Ein Schwarm bunter Vögel
Damit meine ich nicht unser äußeres Erscheinungsbild, sondern eher unsere regionale Herkunft. Wir waren ein buntes Gemisch von Mädchen aus allen Himmelsrichtungen. Die Saarländerinnen waren sehr zahlreich vertreten und wenn sie miteinander im Heimatdialekt sprachen, verstand ich zumindest kein Wort. Eine sehr große Gruppe bildeten diejenigen aus Nordrhein-Westfalen, während ich, mittlerweile Berlinerin, den deutlich weitesten Weg hatte.
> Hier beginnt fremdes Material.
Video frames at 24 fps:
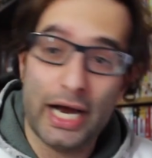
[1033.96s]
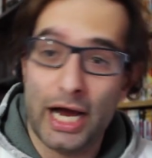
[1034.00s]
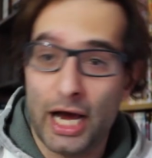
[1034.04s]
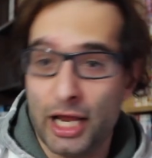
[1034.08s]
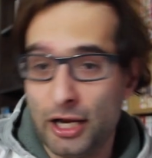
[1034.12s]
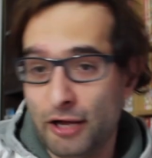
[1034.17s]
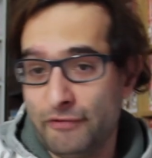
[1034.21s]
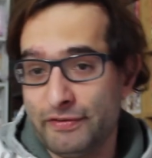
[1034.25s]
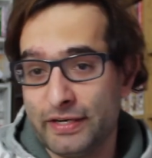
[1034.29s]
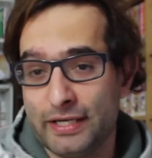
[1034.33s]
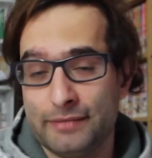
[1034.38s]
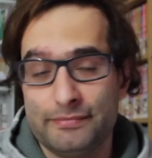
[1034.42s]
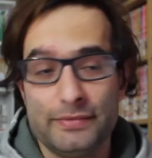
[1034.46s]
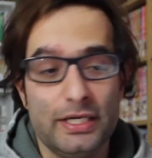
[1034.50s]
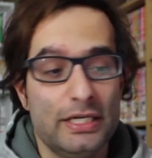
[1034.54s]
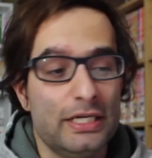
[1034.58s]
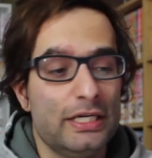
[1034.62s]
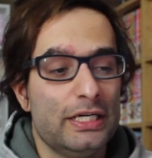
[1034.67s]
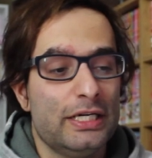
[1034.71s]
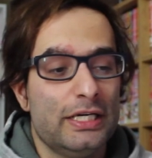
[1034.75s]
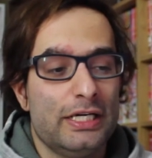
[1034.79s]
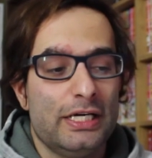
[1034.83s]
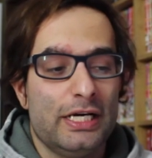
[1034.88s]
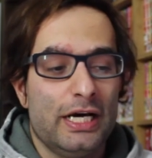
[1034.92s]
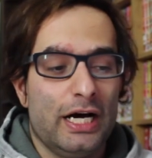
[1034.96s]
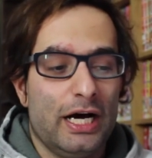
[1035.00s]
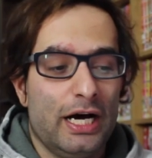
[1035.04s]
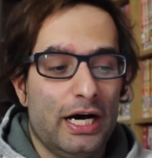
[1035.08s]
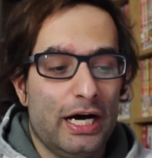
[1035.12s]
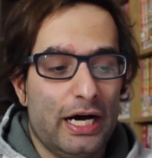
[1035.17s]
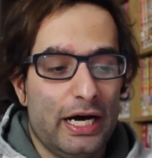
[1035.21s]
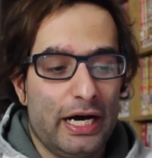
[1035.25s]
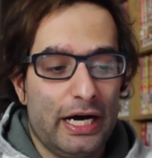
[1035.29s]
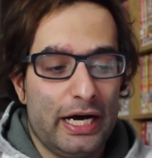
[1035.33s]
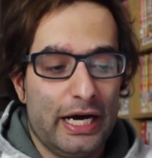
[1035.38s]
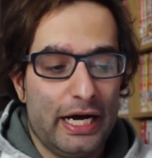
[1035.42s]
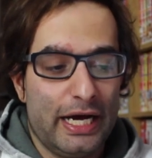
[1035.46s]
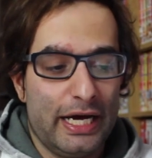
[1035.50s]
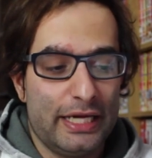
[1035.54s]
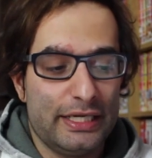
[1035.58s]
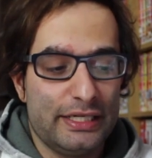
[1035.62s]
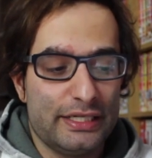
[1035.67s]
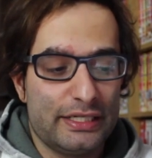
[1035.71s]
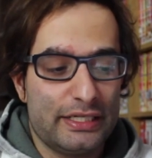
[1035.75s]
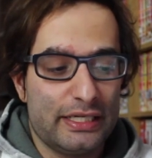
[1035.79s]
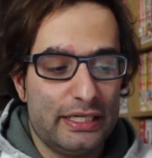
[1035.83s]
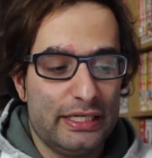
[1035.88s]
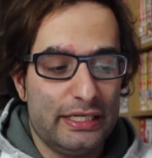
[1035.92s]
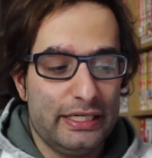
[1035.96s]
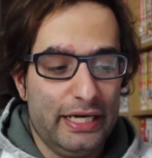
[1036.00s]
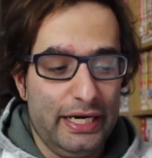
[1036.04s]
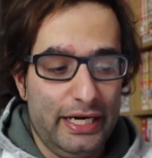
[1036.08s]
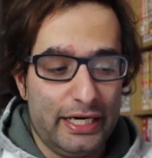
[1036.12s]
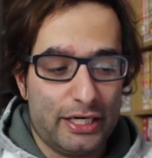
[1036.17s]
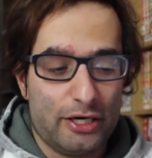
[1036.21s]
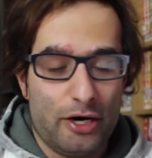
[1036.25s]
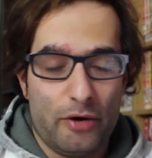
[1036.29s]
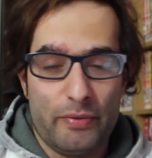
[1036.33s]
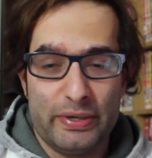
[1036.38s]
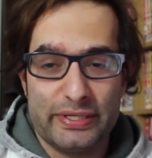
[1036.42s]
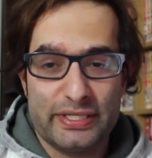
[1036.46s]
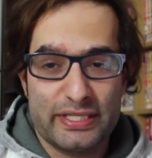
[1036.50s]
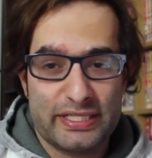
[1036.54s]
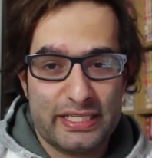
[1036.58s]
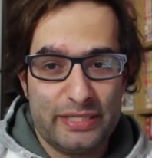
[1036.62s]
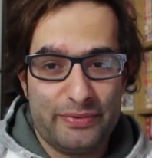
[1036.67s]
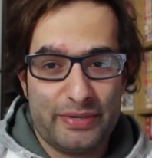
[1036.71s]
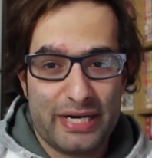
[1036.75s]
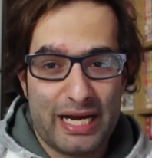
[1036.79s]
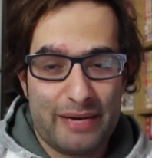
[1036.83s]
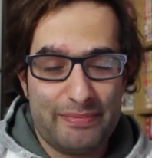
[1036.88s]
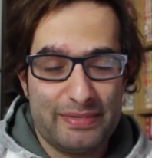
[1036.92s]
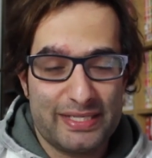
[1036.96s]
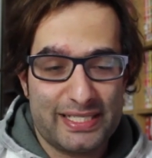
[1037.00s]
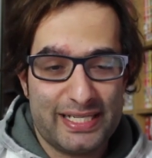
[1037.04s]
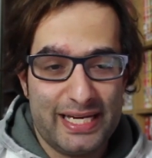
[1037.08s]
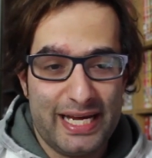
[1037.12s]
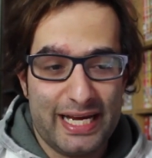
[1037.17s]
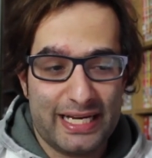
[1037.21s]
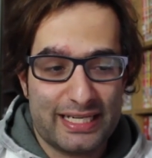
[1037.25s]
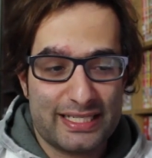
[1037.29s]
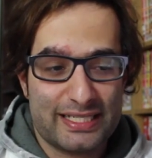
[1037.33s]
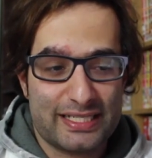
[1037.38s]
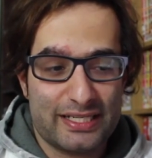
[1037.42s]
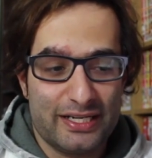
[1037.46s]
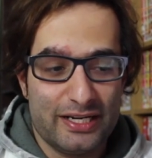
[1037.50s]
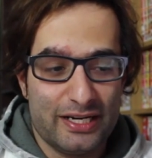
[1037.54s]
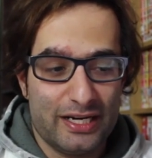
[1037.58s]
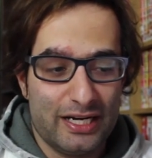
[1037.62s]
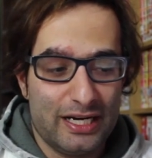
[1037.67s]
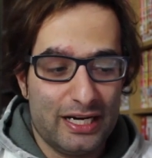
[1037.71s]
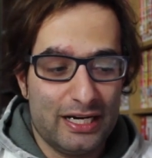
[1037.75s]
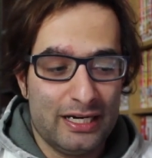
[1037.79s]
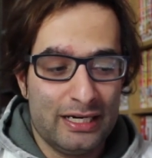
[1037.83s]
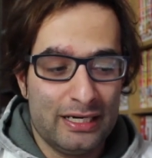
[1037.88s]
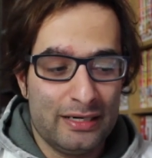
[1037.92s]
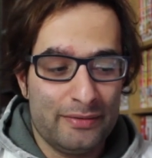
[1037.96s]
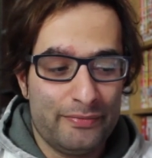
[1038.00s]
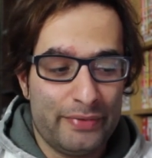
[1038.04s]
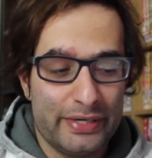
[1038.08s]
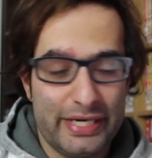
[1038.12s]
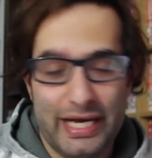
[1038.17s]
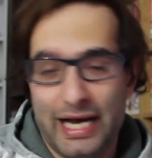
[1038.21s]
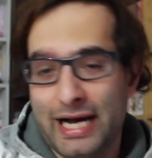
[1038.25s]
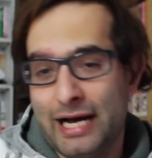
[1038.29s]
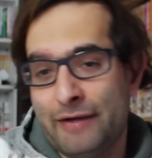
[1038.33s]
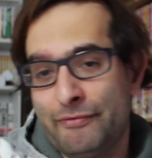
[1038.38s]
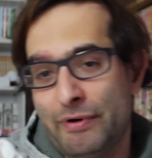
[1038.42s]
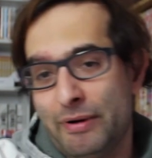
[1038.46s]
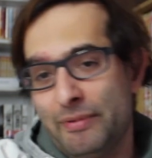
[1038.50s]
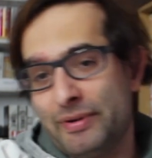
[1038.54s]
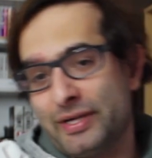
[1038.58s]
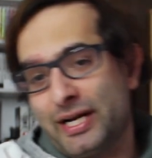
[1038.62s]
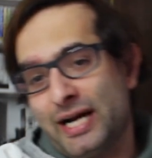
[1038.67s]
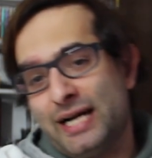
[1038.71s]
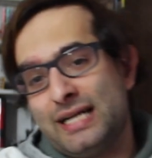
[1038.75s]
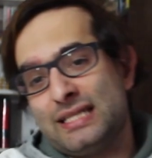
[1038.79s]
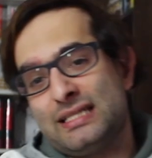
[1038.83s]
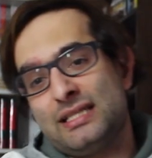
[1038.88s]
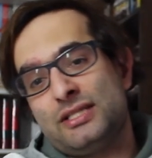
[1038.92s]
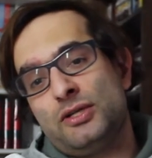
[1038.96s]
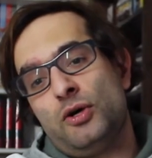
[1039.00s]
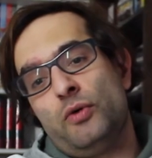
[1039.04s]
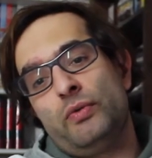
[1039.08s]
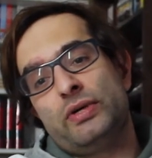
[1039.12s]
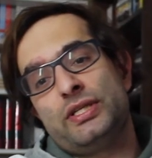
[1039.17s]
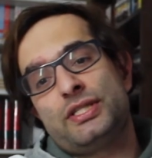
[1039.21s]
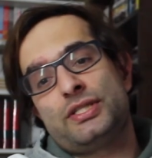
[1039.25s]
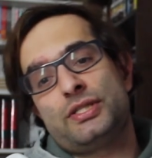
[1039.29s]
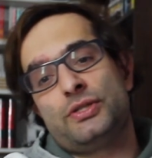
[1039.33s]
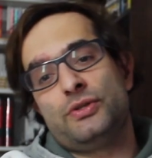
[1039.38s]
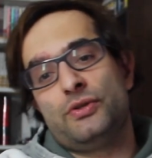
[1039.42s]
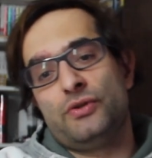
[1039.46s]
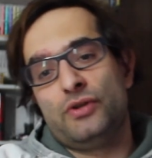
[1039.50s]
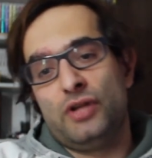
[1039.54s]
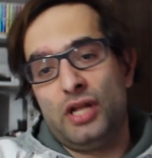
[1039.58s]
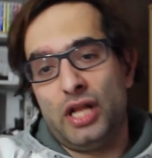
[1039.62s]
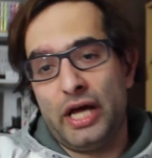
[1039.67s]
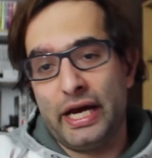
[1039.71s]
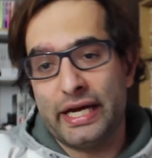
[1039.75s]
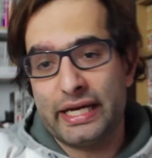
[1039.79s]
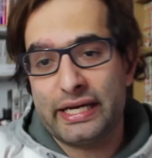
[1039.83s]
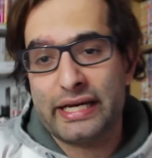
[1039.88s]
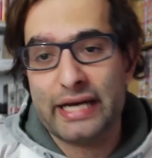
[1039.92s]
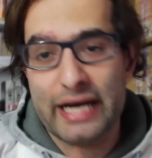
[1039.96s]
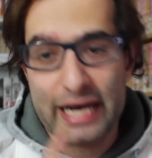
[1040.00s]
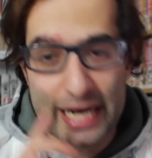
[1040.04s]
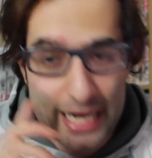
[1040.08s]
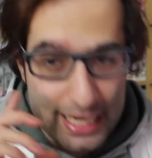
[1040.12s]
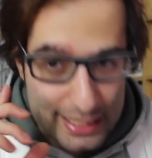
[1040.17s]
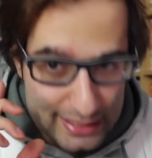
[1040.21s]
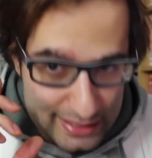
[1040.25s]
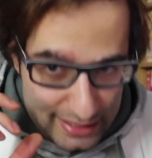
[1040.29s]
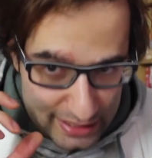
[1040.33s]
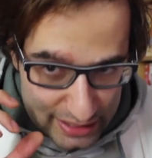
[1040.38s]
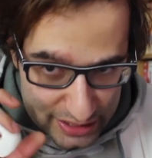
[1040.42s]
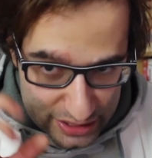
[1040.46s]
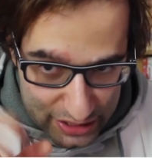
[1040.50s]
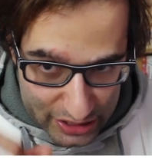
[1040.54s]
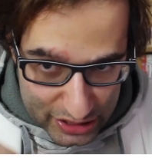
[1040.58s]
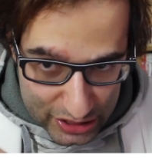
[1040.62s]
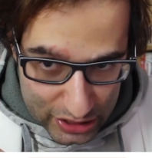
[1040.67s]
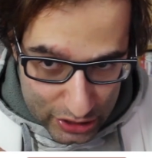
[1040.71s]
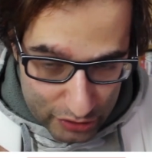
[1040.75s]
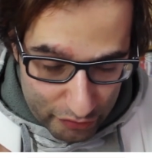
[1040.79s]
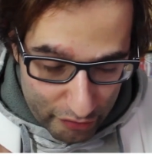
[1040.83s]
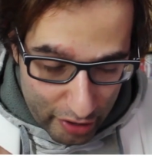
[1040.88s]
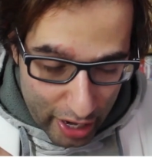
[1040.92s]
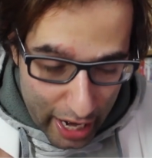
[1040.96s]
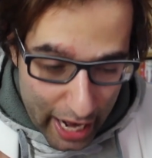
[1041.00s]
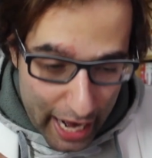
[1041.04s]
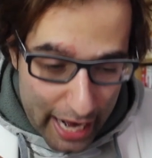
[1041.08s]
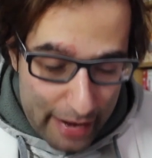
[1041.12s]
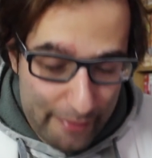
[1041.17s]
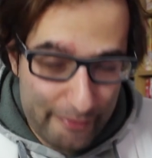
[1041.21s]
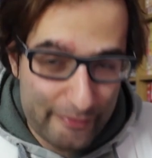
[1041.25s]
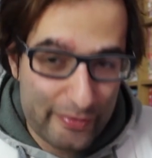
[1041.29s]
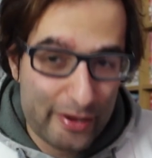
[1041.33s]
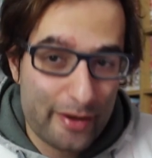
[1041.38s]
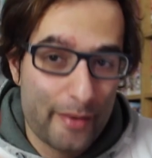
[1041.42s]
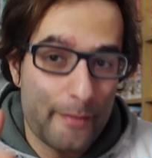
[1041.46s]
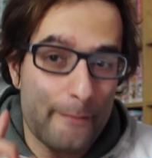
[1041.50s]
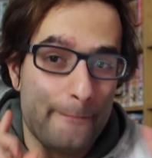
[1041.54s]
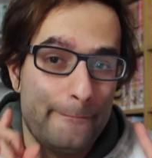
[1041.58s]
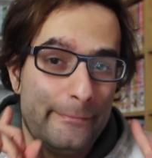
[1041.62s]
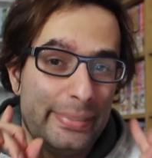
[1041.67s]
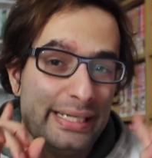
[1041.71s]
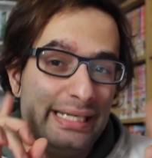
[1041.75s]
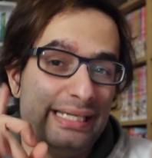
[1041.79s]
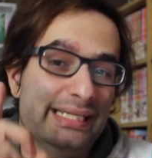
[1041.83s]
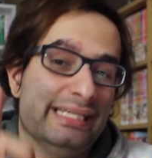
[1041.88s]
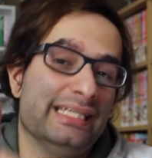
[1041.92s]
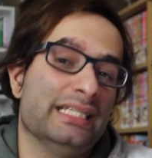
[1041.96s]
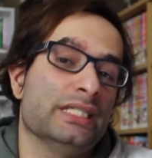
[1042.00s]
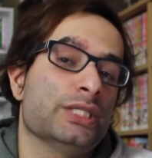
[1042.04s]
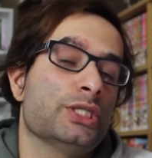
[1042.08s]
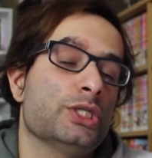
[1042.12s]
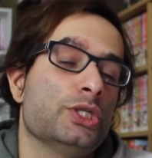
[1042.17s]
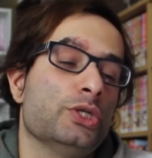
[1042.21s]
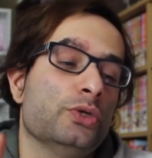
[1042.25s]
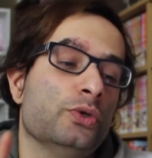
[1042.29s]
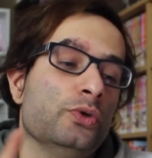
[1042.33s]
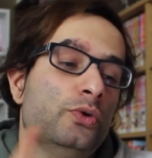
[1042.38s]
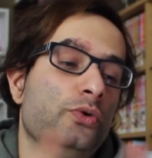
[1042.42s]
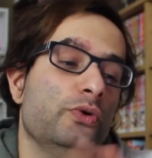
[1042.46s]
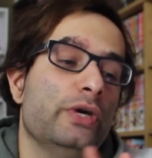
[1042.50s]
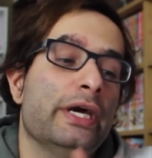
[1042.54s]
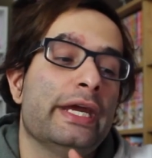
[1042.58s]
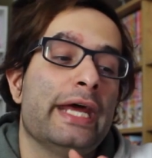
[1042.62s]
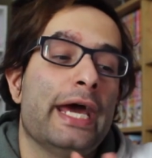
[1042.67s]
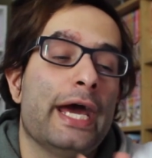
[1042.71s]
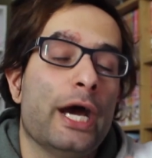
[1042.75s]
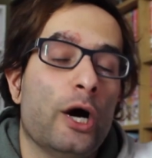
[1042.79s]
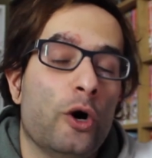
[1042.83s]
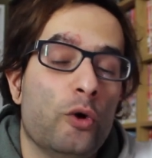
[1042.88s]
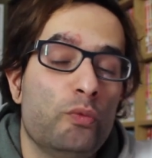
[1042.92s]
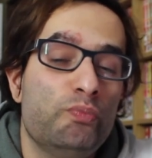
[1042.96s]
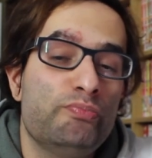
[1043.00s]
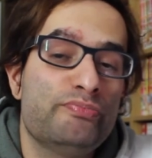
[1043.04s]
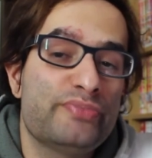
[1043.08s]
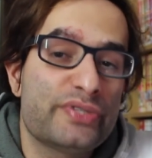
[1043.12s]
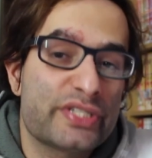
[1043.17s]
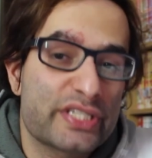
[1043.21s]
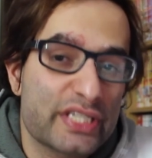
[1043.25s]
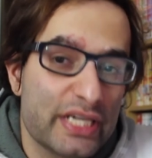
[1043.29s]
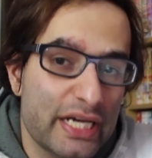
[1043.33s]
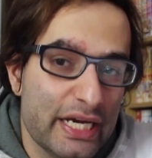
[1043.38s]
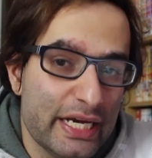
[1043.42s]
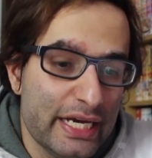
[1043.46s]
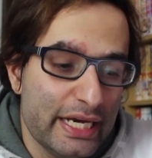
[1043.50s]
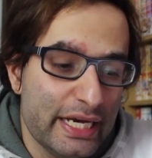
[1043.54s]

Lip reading: love it. And yeah, can't wait to see what happens next. But yeah, remember guys, as always, to like and subscribe. Please do, it helps.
Wir sprachen deutsch, uns zwar reinstes Hochdeutsch, so dass die Verständigung miteinander kein Problem war.
Unsere Lehrerinnen unterrichteten nach den Schulrahmenplänen von Nordrhein-Westfalen und wir waren als deutsche Auslandsschule anerkannt. Unsere holländischen Sprachkenntnisse erwarben wir am Samstag, wenn wir im angrenzenden Ort einkaufen gingen oder auf dem Klo.
Weiches Klopapier war der reinste Luxus und so begab es sich, dass auf unseren Toiletten klein geschnittene holländische Zeitungen als Klopapier dienten. Längere Aufenthalte waren daher durchaus lehrreich. Zumindest hatten wir unsere Toiletten in erreichbarer Nähe, während in meiner Verwandtschaft das Klo auf halber Treppe durchaus noch normal war.
Unsere Kleidung musste natürlich dem Haus angepasst sein. Die „draußen“ modernen Miniröcke hätten die Klosterpforte erst gar nicht passieren dürfen. Und Hosen für ein Mädchen – undenkbar! Dunkle und züchtige Kleidung bis zum Knie war angesagt, dazu schwarze Strümpfe und keine allzu farbigen Oberteile.
In der siebten Klasse trugen wir Pellerinen (einen kurzen schwarzen Schulterumhang, der nur die Schultern und Oberarme bedeckte). Diese Kleidungsstücke erwiesen sich als äußerst praktisch, denn man konnte so Einiges, was nicht erlaubt war, in den Schlafsaal schmuggeln. So war das Zähneputzen so manches Mal am Abend umsonst. Wer etwas teilen konnte, machte es auch.
So kam es, dass Uli samt ihrer Bettdecke und süßer Kostbarkeit auf dem Weg zu mir war, als sie überraschend unserer Internatsleiterin gegenüber stand, die auf ihrer letzten Runde das Licht löschen wollte. Und da Uli weder auf den Kopf noch auf den Mund gefallen war, begrüßte sie die Schwester mit einem Bibelzitat: „Stehe auf, hebe dein Bett auf und gehe heim!“ (Matthäusevangelium 9,6).
Etwas Süßes und eine Taschenlampe (natürlich auch ausreichende Batterien) waren das Highlight im Schlafsaal. Damit konnte man so manche ohnehin kurze Nacht noch weiter verkürzen.
Die Kleiderordnung lockerte sich im Laufe der Zeit, aber das Thema Hosen war lange Zeit ein Tabu. Was haben wir unserer Schulleiterin die Bude eingerannt mit einer langen Latte von Argumenten!!!
Letztendlich durften wir die Hosen anziehen, wenn wir das Gelände verließen, aber danach verschwand das Ding wieder im Schrank.
Wir hatten einen Sportplatz, den wir im Sommer intensiv nutzten. Im Winter quälten wir uns auf Matten, Böcken, an der Sprossenwand und auf dem Barren. Ich erinnere mich, dass wir Trainingsanzüge trugen. Unsere Sportlehrerin trug einen Turnrock, das war eine Art Hosenrock, eine dunkle Strickjacke oder Trainingsjacke und ihren Schleier. Bei einer Vorturnübung auf dem Stufenbarren beschloss der Schleier, ein Eigenleben zu führen und flog im hohen Bogen durch den Turnsaal. Waren wir entsetzt? Ich glaube nicht, ich denke sogar, wir lachten uns still eins ins Fäustchen (ich auf jeden Fall)!